Your objective
From the entries below, write out exactly the lines between the line holding "The speaker talks in Indonesian." and the line holding "(6.00 s to 7.00 s)", inclusive, excluding any pictures.

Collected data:
■ ■ ■ ■

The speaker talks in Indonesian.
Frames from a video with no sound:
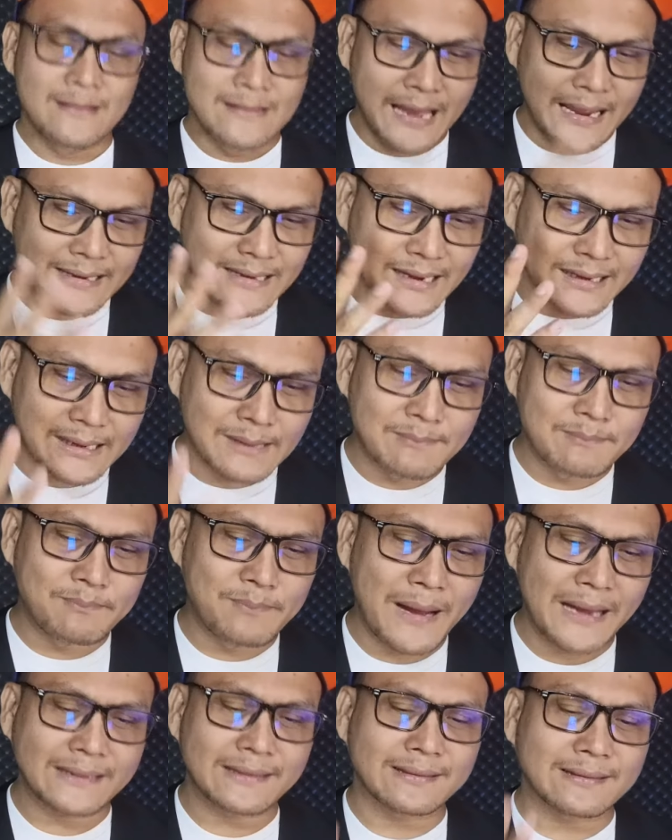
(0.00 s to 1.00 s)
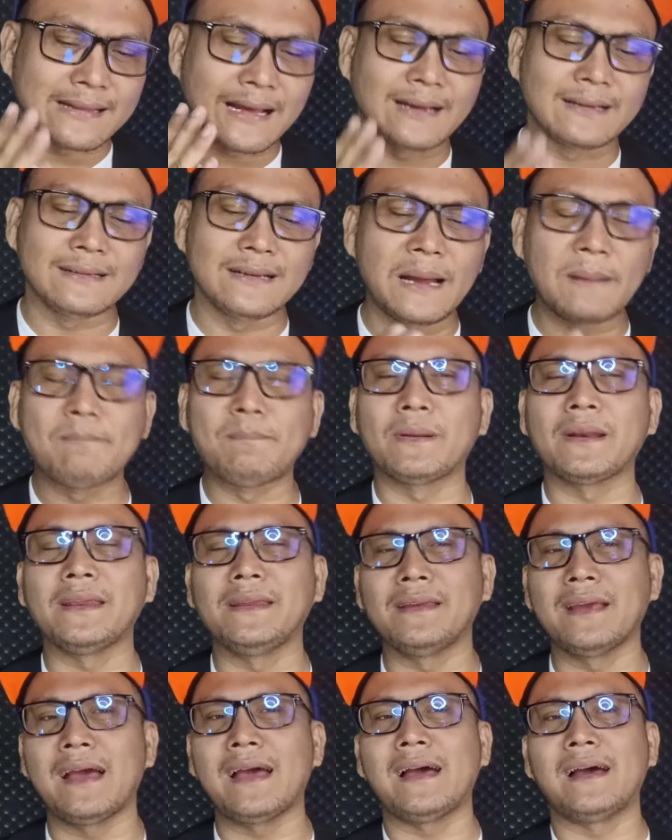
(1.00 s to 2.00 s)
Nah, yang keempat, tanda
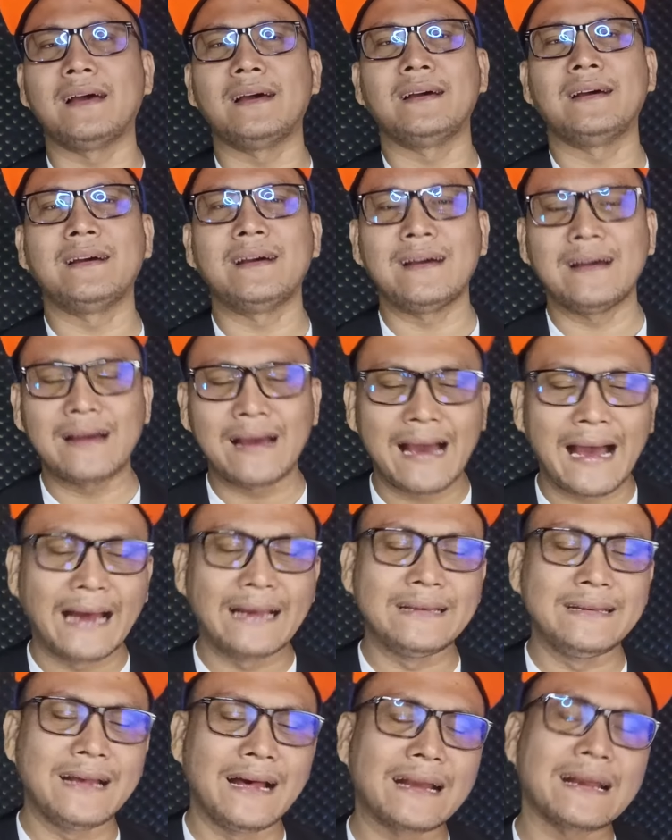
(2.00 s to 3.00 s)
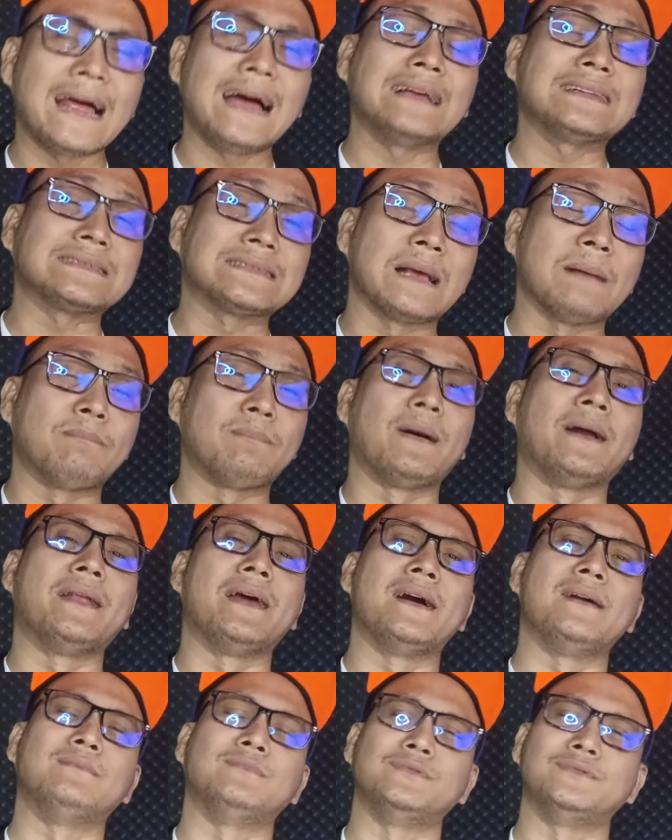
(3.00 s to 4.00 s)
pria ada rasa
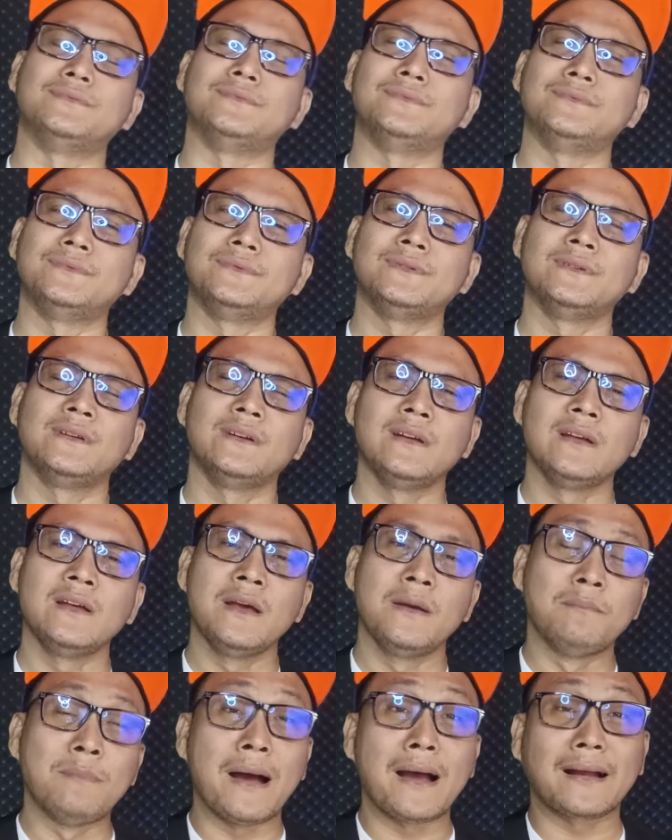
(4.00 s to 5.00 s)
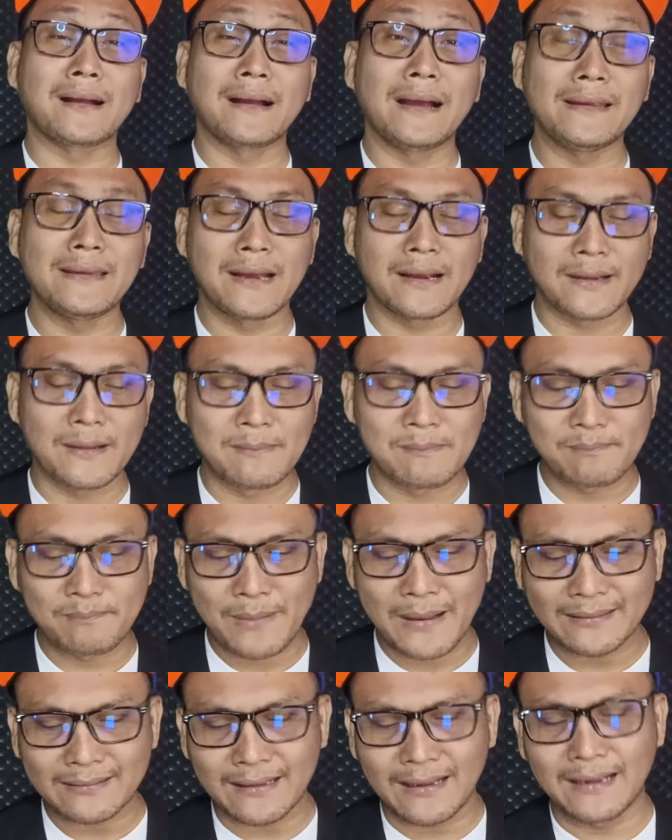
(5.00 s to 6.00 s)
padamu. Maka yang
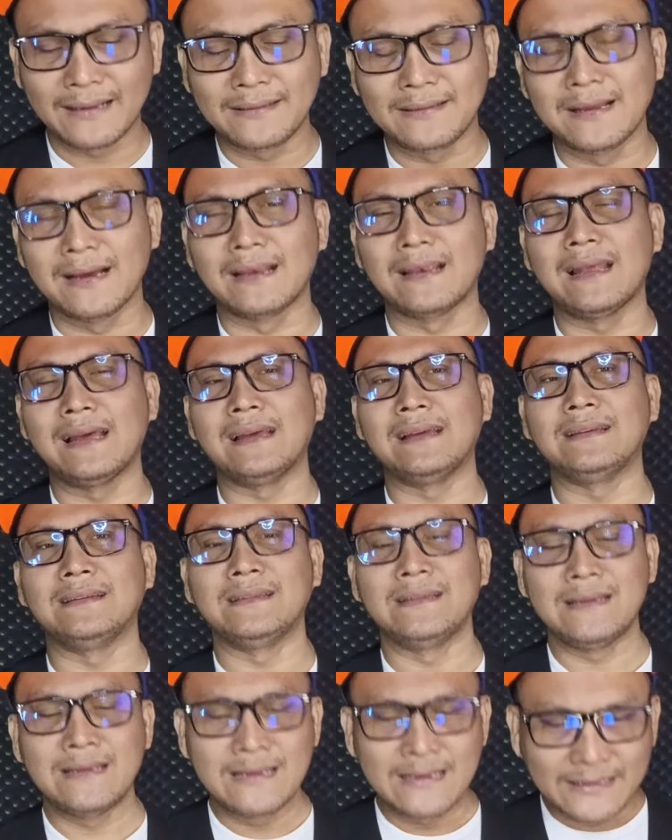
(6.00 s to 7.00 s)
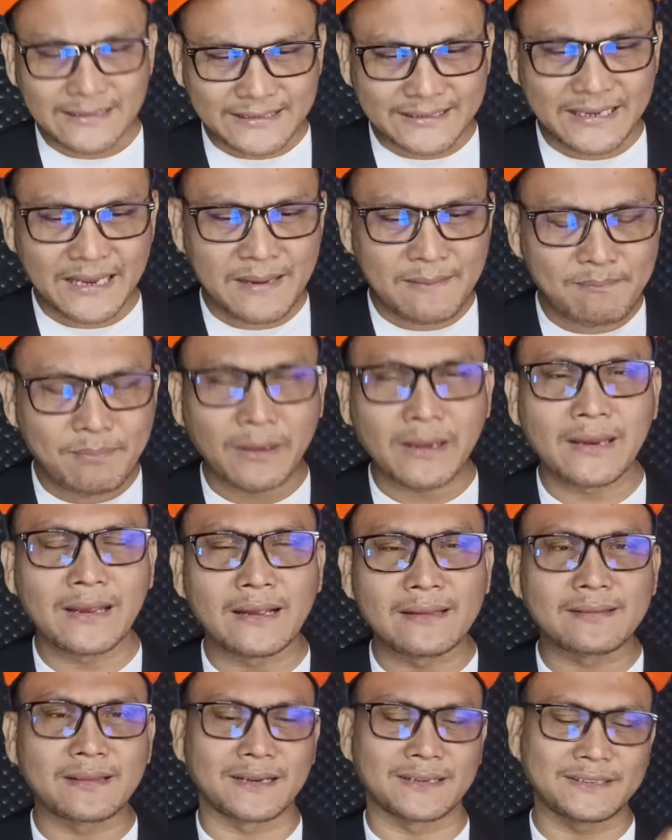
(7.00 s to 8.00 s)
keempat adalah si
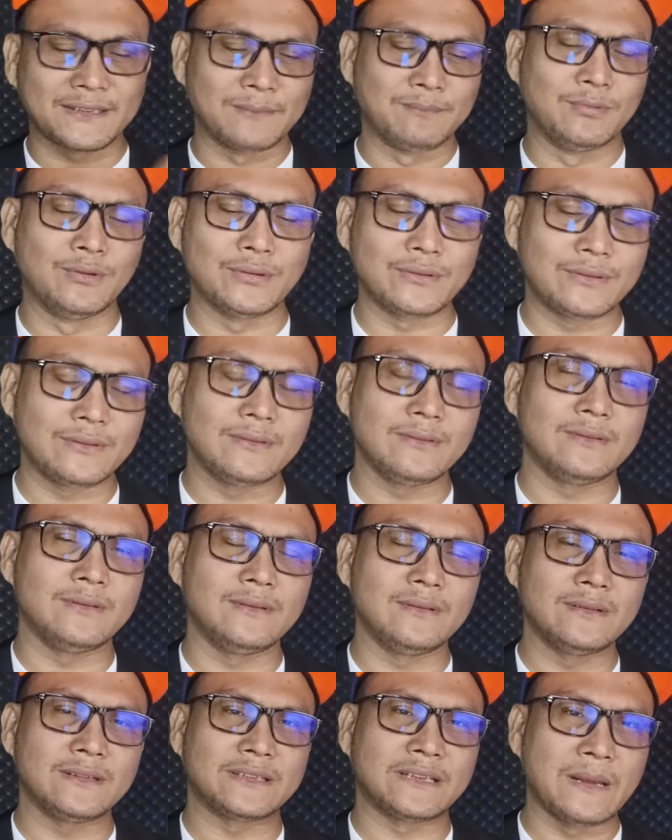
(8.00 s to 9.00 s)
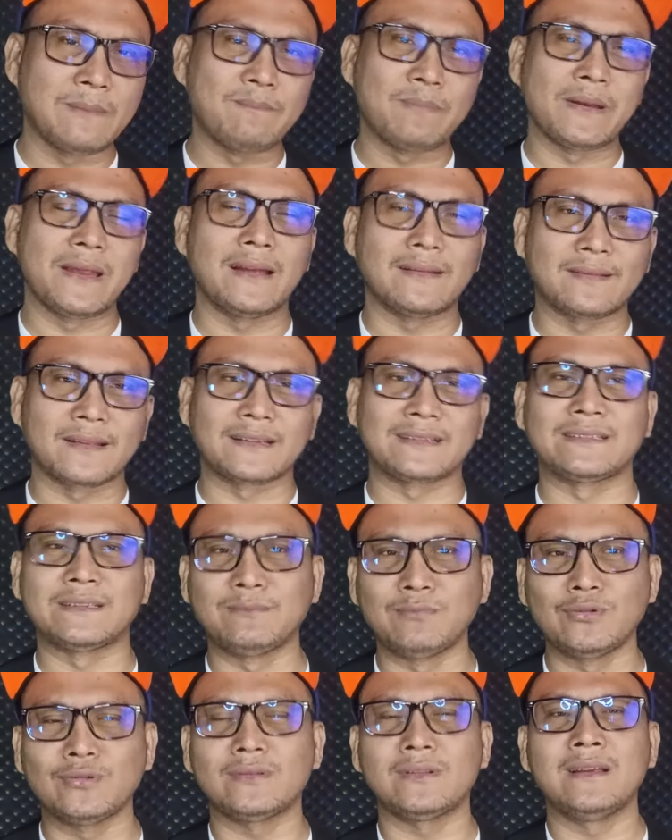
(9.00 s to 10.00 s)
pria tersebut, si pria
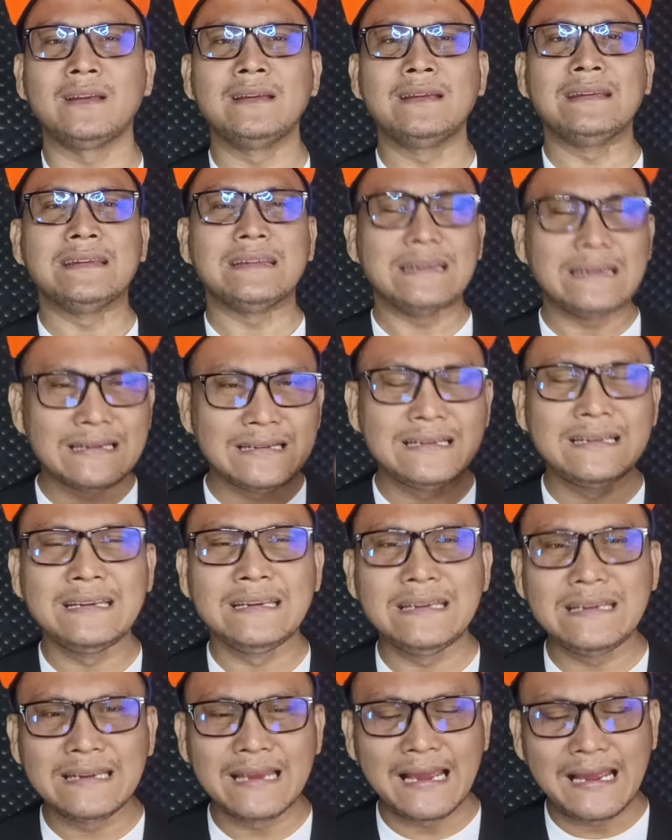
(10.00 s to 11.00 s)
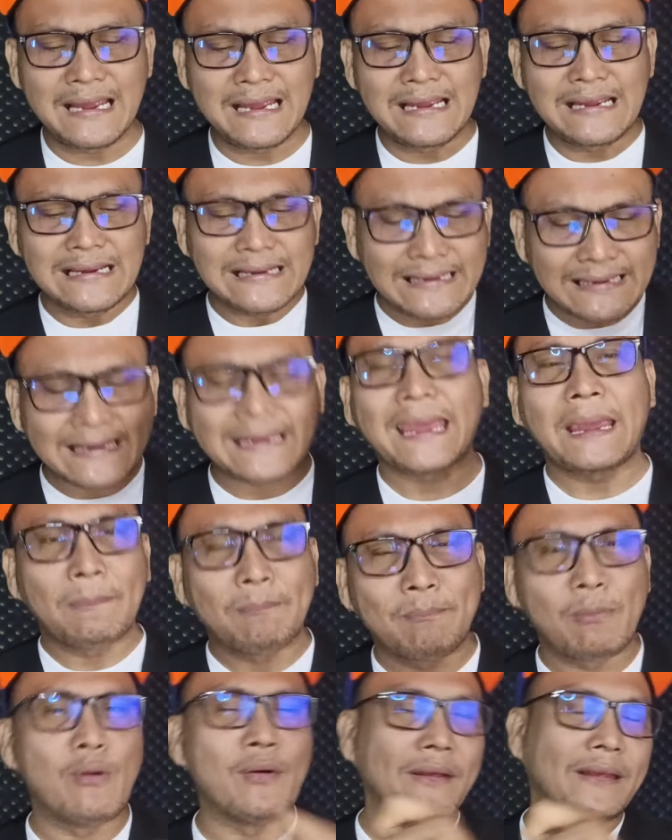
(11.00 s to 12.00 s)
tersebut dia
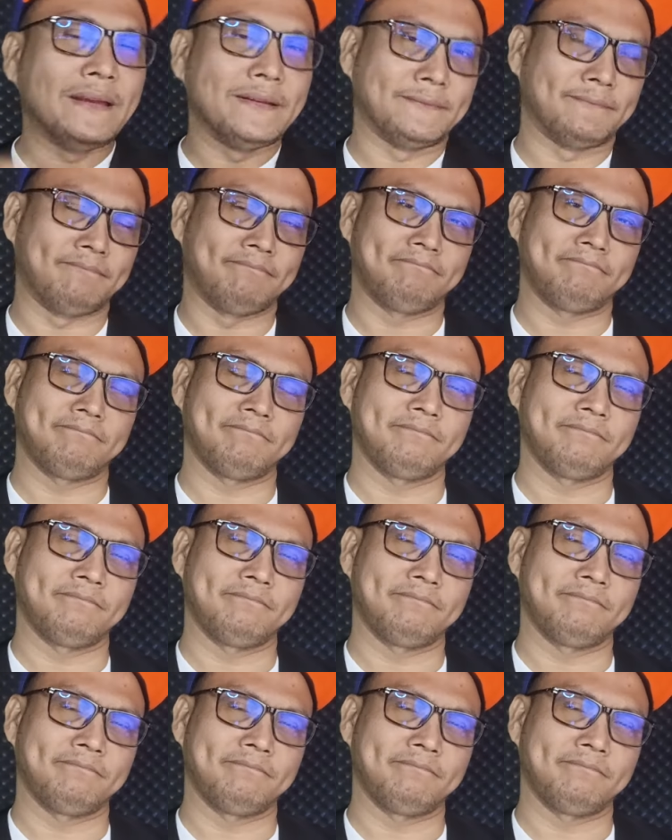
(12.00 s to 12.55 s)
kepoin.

■ ■ ■ ■

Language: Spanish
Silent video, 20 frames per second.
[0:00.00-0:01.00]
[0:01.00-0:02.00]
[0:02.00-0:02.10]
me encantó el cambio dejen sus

■ ■ ■ ■

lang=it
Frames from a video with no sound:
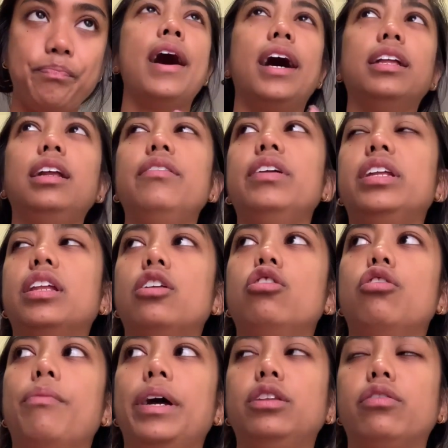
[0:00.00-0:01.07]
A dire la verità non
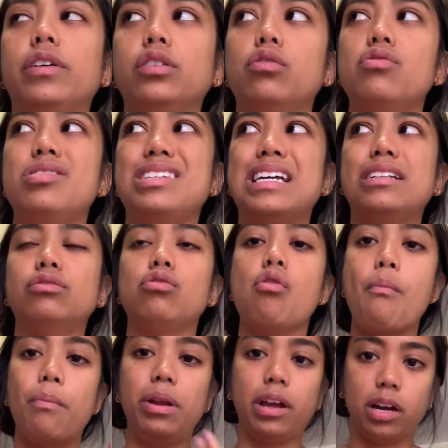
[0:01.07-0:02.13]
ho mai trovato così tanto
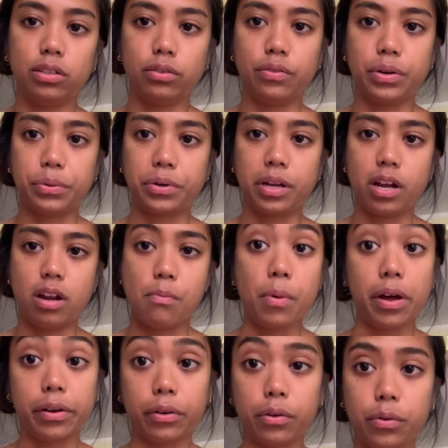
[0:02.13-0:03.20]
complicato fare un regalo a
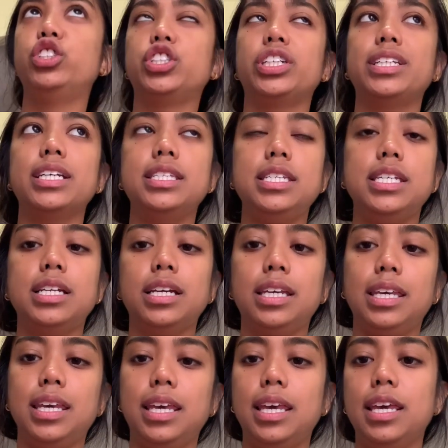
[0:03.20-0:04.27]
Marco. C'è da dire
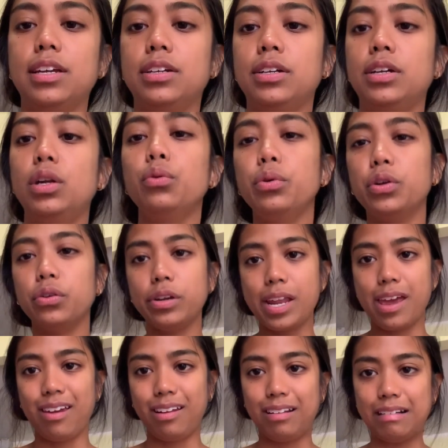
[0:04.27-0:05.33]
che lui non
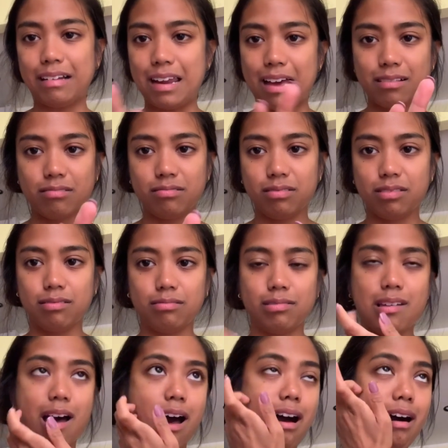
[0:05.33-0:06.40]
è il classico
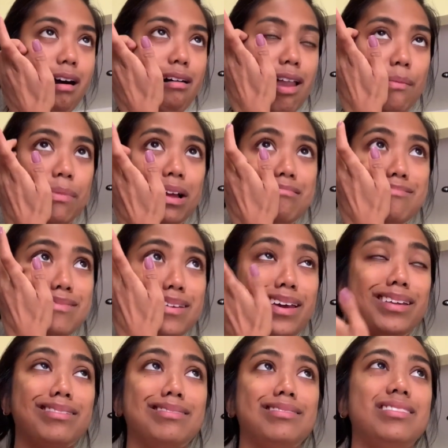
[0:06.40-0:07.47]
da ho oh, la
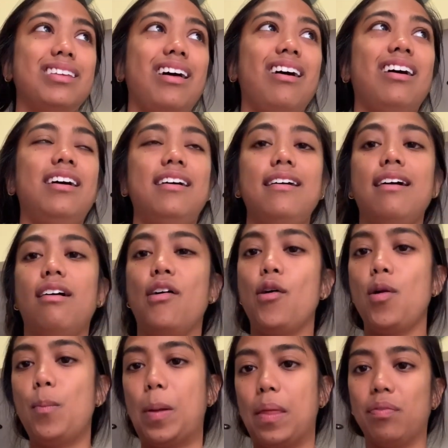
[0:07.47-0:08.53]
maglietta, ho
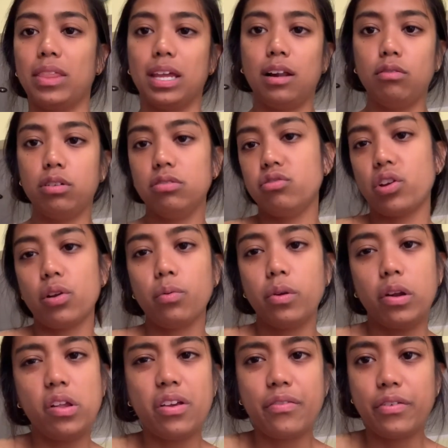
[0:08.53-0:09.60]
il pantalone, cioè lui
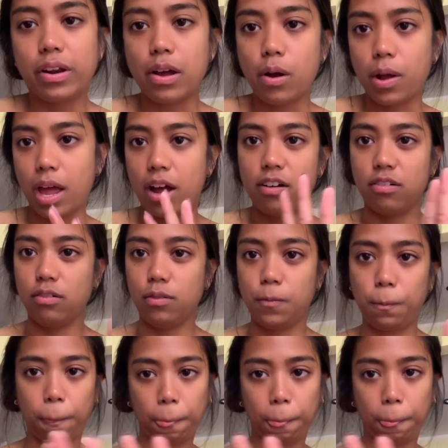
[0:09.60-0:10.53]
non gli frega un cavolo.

■ ■ ■ ■

Response to this task
The speaker talks in Indonesian.
Frames from a video with no sound:
(0.00 s to 1.00 s)
(1.00 s to 2.00 s)
Nah, yang keempat, tanda
(2.00 s to 3.00 s)
(3.00 s to 4.00 s)
pria ada rasa
(4.00 s to 5.00 s)
(5.00 s to 6.00 s)
padamu. Maka yang
(6.00 s to 7.00 s)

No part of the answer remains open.